For DMARC to work as intended, both the sender and the receiver need to implement it correctly. But even if they have, exact domain spoofing attacks can exploit vulnerabilities in email clients to mislead end users on the validity of a message. In a direct spoofing attack, an adversary can exploit a vulnerability in a web browser or in a code to change the return path details. Mailsploit, one of the latest and most dangerous phishing techniques, can easily render DMARC obsolete by exploiting how mail servers handle text data differently than operating systems. In other words, government agencies could remain at risk of exact domain spoofing whether or not they have implemented DMARC appropriately.

Even when it is effective, DMARC can be cumbersome. It often leaves some organizations accidentally rejecting legitimate messages, and it can also break a company’s mail flow by creating a backlog of messages. DMARC is also very complicated to configure with many cloud-based solutions and can require significant maintenance beyond authorization

New Technologies for Complex Threats

DMARC was designed with one function in mind, to weed out exact domain spoofing attacks. For example, eyal@ironscales.com would be challenging to spoof with DMARC in place. But today’s attackers—especially those targeting government agencies—are able to bypass the protocol with relative ease.

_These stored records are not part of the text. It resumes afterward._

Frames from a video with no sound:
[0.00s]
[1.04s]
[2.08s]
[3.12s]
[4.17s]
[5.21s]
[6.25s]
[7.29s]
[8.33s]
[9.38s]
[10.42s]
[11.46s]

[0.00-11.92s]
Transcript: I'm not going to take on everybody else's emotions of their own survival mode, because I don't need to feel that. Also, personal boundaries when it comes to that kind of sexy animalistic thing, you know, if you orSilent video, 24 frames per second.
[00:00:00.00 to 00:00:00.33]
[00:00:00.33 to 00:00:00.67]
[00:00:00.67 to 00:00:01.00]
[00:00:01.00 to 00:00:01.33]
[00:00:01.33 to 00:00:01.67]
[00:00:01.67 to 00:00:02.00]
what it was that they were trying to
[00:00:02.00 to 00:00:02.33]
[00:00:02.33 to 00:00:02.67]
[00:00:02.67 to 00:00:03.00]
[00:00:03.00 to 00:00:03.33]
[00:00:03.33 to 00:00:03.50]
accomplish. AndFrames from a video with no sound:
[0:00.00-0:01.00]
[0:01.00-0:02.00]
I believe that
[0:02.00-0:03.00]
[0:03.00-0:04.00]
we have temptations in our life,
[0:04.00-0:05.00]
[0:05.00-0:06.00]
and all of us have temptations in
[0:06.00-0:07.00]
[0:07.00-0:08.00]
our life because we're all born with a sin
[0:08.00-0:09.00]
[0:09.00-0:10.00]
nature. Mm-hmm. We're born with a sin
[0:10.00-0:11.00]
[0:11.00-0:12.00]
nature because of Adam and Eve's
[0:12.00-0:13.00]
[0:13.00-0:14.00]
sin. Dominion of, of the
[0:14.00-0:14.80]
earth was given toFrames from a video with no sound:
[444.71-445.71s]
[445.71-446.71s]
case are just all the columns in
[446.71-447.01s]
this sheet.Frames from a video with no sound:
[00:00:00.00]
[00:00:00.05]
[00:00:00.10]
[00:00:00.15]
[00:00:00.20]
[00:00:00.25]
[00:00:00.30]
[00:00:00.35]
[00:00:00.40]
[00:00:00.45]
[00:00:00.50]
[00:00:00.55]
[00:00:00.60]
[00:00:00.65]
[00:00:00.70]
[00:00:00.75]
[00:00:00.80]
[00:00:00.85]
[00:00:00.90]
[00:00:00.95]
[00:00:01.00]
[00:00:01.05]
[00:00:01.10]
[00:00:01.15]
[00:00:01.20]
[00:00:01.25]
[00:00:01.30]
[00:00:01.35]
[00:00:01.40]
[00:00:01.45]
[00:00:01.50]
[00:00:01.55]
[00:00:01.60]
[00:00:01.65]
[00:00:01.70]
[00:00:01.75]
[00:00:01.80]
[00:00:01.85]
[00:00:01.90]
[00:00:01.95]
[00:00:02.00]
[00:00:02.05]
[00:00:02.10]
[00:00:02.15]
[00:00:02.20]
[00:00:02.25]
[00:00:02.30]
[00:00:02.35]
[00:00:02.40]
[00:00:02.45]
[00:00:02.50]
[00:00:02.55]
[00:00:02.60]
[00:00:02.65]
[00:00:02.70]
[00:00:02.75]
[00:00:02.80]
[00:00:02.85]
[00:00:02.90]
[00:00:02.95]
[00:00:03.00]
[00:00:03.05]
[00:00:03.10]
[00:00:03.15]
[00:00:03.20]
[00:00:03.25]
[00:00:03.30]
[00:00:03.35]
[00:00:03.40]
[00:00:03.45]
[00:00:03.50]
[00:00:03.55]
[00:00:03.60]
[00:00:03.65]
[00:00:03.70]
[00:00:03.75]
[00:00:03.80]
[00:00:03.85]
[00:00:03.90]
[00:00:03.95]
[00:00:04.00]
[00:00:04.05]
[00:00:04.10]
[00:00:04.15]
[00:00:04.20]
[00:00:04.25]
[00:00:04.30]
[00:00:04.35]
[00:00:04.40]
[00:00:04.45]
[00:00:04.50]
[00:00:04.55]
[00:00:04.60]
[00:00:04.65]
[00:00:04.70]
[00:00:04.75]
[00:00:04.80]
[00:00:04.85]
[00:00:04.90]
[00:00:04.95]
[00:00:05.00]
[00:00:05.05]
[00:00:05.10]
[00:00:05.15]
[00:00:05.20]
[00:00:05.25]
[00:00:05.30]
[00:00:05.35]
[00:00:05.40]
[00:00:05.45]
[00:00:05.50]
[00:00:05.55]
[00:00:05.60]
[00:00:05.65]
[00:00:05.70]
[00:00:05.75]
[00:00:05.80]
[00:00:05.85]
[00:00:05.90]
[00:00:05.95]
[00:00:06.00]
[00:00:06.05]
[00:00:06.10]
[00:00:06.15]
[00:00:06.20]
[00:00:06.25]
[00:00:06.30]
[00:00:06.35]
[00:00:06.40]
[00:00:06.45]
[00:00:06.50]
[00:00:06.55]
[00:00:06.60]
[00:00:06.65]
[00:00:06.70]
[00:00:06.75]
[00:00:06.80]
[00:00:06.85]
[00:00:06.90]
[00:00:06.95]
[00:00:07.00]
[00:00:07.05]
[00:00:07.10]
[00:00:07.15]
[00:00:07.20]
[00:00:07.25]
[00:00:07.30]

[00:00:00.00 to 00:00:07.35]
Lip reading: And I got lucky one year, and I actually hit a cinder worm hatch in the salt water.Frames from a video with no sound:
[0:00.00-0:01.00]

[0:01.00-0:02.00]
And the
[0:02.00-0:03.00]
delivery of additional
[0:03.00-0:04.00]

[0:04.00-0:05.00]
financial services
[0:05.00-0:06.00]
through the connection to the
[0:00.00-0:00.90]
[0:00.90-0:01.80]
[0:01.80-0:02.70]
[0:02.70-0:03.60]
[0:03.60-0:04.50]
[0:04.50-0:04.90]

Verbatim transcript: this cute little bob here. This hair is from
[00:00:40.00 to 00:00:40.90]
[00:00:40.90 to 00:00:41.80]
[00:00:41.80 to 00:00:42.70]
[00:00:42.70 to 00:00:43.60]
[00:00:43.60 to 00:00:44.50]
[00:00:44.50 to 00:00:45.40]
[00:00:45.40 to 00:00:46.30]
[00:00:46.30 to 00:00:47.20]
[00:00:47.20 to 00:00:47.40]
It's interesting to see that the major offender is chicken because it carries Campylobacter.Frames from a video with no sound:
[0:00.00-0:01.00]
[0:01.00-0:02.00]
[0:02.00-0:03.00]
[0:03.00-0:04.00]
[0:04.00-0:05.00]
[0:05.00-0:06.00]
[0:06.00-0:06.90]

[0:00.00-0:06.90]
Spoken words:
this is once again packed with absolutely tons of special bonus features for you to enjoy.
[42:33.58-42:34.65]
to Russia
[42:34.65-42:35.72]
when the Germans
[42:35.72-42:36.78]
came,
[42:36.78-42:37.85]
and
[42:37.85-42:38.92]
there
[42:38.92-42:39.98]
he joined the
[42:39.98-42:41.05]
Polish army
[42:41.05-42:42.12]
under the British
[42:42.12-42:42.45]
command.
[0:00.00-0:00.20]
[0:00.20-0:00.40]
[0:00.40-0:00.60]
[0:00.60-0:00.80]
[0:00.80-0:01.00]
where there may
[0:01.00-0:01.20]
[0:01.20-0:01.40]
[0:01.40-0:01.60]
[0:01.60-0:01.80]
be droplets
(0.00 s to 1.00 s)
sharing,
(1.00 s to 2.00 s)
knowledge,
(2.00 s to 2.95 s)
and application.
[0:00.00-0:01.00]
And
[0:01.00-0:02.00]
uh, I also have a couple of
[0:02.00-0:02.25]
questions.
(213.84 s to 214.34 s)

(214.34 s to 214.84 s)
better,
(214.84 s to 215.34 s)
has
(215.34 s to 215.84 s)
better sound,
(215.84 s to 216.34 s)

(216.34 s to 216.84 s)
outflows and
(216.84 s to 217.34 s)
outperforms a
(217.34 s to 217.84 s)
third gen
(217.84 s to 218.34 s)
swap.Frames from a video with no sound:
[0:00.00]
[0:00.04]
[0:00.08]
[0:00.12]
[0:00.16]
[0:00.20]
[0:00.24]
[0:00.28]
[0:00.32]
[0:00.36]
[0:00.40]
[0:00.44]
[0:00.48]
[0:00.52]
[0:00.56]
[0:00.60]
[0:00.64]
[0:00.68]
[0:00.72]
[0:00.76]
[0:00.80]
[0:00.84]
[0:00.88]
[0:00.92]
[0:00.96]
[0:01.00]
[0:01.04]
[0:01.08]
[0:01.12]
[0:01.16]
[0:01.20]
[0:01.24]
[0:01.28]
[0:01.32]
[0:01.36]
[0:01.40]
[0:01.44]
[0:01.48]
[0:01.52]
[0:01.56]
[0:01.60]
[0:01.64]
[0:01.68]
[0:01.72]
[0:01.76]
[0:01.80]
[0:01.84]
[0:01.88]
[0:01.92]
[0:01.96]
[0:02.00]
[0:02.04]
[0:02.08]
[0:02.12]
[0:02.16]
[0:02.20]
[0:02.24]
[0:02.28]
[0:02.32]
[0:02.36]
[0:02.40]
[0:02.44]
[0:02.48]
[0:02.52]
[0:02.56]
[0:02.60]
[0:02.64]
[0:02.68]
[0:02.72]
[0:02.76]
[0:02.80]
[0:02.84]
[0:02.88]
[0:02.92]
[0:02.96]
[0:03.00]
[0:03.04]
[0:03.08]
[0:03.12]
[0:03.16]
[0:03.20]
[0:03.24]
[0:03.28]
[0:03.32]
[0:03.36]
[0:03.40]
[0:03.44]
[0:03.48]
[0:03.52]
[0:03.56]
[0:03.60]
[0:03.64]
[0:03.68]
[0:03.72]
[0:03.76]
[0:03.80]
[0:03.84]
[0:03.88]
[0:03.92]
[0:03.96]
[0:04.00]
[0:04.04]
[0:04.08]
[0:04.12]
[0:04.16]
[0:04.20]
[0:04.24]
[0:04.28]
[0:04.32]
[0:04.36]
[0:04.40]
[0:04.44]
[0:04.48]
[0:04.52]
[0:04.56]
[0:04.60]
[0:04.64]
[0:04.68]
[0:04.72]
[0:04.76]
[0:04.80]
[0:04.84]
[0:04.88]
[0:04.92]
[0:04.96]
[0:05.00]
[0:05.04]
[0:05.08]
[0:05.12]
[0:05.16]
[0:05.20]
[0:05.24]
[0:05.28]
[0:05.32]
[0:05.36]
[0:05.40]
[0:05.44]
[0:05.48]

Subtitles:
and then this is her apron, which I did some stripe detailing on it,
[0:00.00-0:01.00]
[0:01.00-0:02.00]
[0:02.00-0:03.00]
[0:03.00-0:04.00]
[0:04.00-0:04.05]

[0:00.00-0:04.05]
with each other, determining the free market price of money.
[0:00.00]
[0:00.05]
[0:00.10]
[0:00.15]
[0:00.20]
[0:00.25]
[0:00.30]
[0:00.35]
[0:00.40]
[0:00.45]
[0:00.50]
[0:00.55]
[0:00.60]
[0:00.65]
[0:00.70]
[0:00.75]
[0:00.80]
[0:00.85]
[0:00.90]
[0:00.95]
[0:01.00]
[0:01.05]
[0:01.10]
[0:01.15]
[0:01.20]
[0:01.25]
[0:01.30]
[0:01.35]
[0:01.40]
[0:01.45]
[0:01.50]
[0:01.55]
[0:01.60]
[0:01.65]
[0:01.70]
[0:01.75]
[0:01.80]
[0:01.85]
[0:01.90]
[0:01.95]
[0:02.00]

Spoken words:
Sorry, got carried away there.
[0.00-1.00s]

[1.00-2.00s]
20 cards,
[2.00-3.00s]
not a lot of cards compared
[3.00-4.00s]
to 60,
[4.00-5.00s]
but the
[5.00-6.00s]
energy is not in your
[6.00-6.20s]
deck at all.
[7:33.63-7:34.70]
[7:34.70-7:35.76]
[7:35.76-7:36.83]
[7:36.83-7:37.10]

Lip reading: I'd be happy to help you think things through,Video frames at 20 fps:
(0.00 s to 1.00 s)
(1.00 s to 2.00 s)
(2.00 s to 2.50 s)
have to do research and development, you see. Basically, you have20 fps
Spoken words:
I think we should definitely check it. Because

Relying too much on DMARC puts too many of one’s eggs in a single cybersecurity basket and can lull federal organizations and businesses into a false sense that they’re entirely protected from phishing attacks. In the whack-a-mole game of security, every time a new solution comes online, hackers eventually find a way to circumvent it. DMARC is no different and must be supplemented with additional layers of email security to truly make a dent in the risk landscape.

Implementing security that can identify messages after they have landed in the inbox can help close the vulnerability gap. New advances in artificial intelligence and machine learning can enable organizations to monitor every person's inbox and learn about the user’s communication habits, offering an enhanced level of protection, as well as a layer of detection and response. Users can even be alerted through inbox messages while the machines and security teams can collect information useful for intelligence sharing and threat identification.

DMARC is an important part of the puzzle, but it’s only a small piece. Homeland Security and government agencies must recognize this reality and not fall into a false sense of security. The stakes are far too high to mistakenly think that DMARC is some sort of email security silver bullet.

Eyal Benishti is the founder and chief executive officer of IRONSCALES.